▶ _Action item_
Go through the entries below and give the number of lines that have the string "with", and only that.

Entries taken from a collection
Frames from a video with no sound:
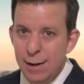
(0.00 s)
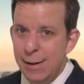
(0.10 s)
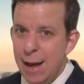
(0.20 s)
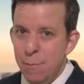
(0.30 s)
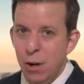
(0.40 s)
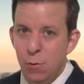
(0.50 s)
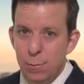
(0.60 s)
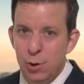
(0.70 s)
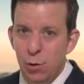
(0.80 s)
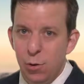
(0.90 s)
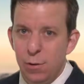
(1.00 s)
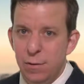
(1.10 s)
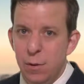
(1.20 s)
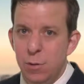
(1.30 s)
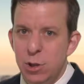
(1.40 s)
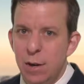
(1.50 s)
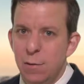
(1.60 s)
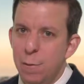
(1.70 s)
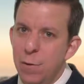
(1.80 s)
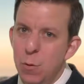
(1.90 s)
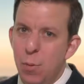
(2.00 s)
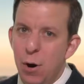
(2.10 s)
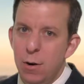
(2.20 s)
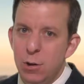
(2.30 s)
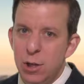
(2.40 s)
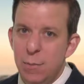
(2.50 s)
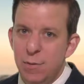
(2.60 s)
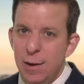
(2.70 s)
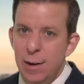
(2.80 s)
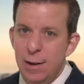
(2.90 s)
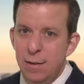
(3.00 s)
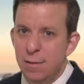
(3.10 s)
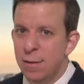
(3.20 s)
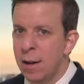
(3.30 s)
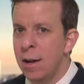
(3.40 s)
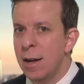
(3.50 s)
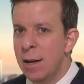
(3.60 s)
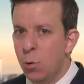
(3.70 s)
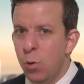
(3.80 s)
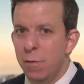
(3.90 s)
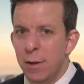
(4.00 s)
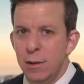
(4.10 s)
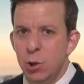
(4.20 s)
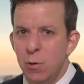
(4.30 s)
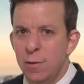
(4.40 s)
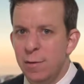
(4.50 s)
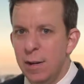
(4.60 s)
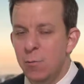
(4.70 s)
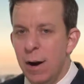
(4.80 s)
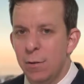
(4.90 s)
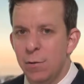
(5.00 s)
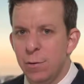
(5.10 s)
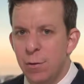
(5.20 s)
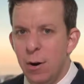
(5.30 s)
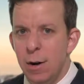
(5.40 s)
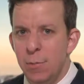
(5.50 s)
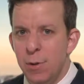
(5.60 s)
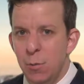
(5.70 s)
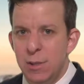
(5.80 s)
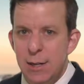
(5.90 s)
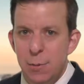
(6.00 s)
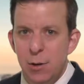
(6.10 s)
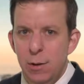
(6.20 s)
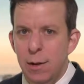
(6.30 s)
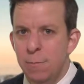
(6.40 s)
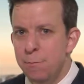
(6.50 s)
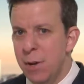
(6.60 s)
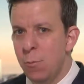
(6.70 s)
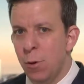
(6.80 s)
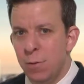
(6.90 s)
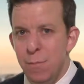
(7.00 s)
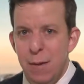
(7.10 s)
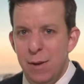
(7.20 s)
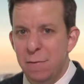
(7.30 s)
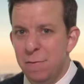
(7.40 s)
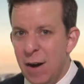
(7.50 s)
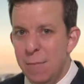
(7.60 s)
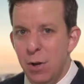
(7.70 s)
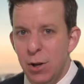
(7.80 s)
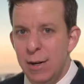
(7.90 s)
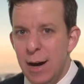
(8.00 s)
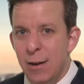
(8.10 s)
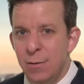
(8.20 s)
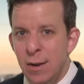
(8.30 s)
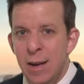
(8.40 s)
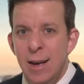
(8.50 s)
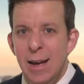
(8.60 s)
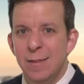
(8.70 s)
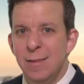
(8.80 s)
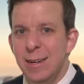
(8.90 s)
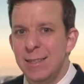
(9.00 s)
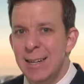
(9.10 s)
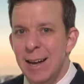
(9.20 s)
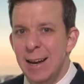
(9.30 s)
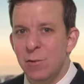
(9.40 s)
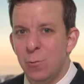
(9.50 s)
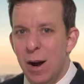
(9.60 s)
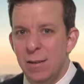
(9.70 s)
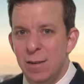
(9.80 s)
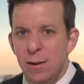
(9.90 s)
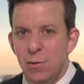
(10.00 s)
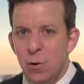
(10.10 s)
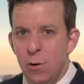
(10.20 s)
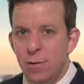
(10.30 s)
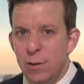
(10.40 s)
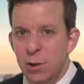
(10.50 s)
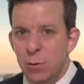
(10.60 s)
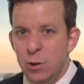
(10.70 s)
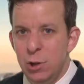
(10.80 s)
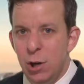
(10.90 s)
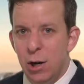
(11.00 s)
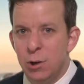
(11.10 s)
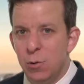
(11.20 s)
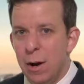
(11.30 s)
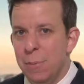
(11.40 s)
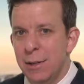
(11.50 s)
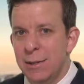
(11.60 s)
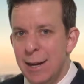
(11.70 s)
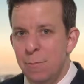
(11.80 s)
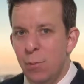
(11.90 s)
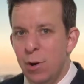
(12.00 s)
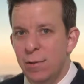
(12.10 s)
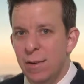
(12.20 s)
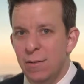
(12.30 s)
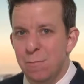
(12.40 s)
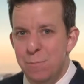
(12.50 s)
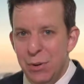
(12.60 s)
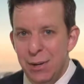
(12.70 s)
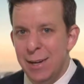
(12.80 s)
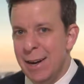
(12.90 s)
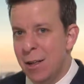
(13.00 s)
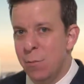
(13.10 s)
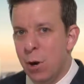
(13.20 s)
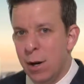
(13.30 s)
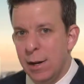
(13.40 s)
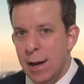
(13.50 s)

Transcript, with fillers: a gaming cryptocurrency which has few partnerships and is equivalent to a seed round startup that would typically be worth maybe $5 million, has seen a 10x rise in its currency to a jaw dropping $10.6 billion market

* * *

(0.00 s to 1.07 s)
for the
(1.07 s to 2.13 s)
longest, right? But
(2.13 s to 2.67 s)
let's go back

▶ _Answer box_
2